The book explores empirical research in music and psychology, as well as computational approaches to music research. These disciplines share strong synergies, overlapping interests, and similar methodologies. The chapters guide readers through historical foundations, key concepts, empirical methods, research design, data sources, and analysis techniques. Dedicated chapters focus on computational methods, including audio analysis, event-based and symbolic approaches, and corpus studies. A standout feature of the book is its emphasis on diversity. I’ve intentionally included a broad range of references, highlighting contributions from female scholars and researchers from outside the Anglo-American sphere.
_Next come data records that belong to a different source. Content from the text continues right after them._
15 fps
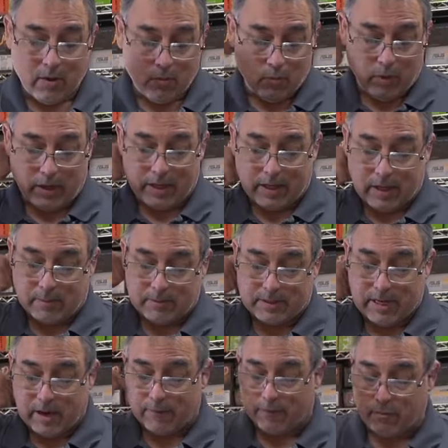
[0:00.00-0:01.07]
Really comes
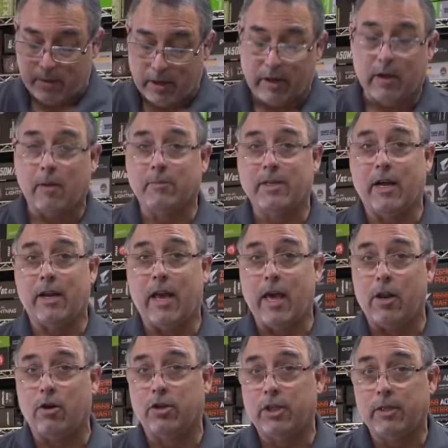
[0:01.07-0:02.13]
down, for me, it comes down to
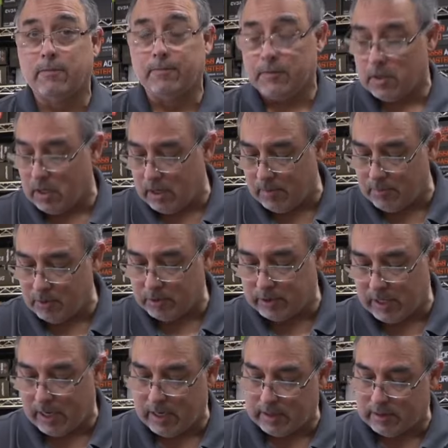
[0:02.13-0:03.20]
energy. They're
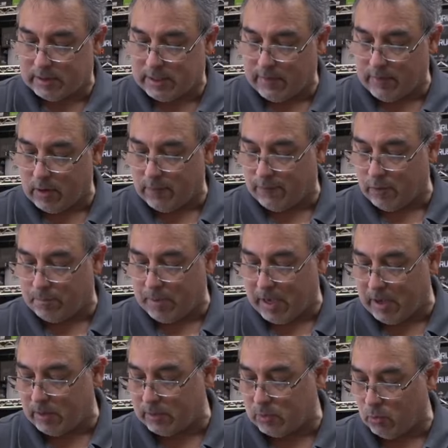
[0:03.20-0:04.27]
saying 700
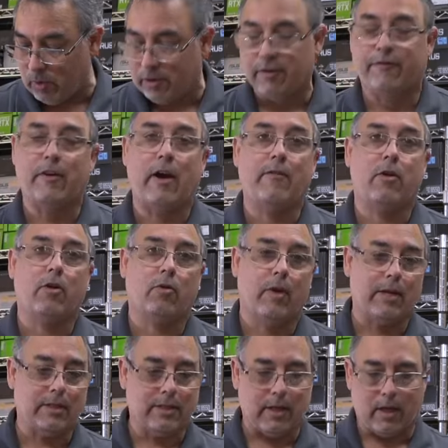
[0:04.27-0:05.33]
foot-pounds with a
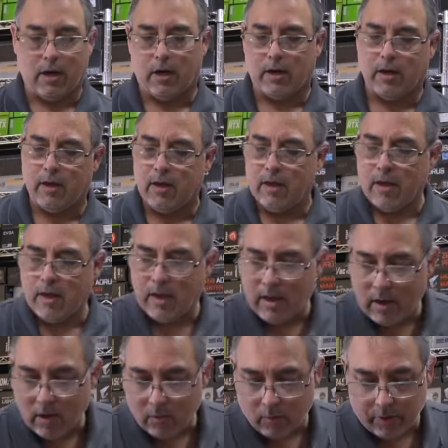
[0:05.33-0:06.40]
500-grain slug.
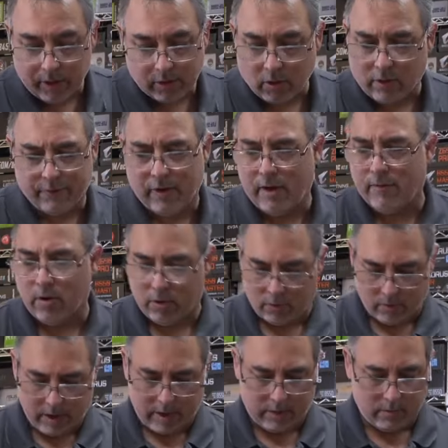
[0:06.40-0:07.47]
Well, these aren't 500
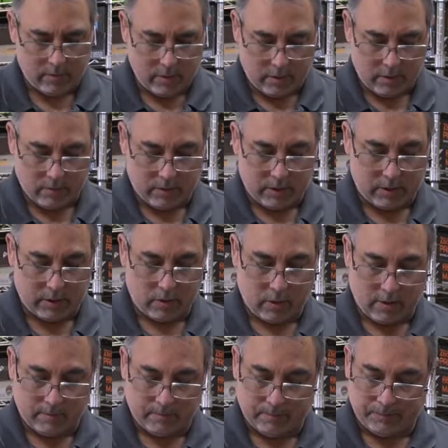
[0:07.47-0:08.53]
grain. I don't know what these
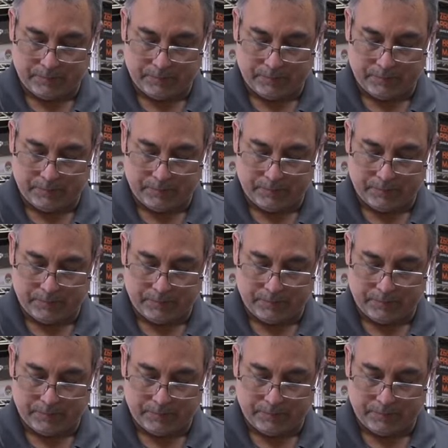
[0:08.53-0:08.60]
are.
The music examples are equally diverse, drawing on Indian music, protest music, popular genres, and folk traditions.
The book also emphasizes Open Research practices, with extensive discussion on transparency, preregistration, replication, data sharing, open-access publishing, and preprints. Concrete examples illustrate these principles, many drawn from recent studies conducted at the Music and Science Lab, where we’ve actively embraced these initiatives. While it wasn’t feasible to release the book as an open-access monograph, I hope the softcover version remains affordable, offering 298 pages of insights and guidance.
To support readers further, I’ve created an electronic repository on GitHub, housing all the computer code used in the book. This repository includes R and Python scripts for relevant chapters, along with links to interactive notebooks in Google Colab. These resources enable readers to replicate the analyses and visualizations in the book and encourage the adoption of transparent practices in their own research.
Lastly, I’d like to extend heartfelt thanks to the many students and colleagues who contributed to this project. Alumni from our lab, including Scott Bannister, Lennie Thomas, and Annaliese Micallef Grimaud, are featured prominently, with their fascinating research illuminating key points. And a very special thanks also go to leading experts in the field—Mats Küssner, Laura Leante, Fabian Moss, Imre Lahdelma, and Brian McFee—for their detailed feedback on the initial drafts.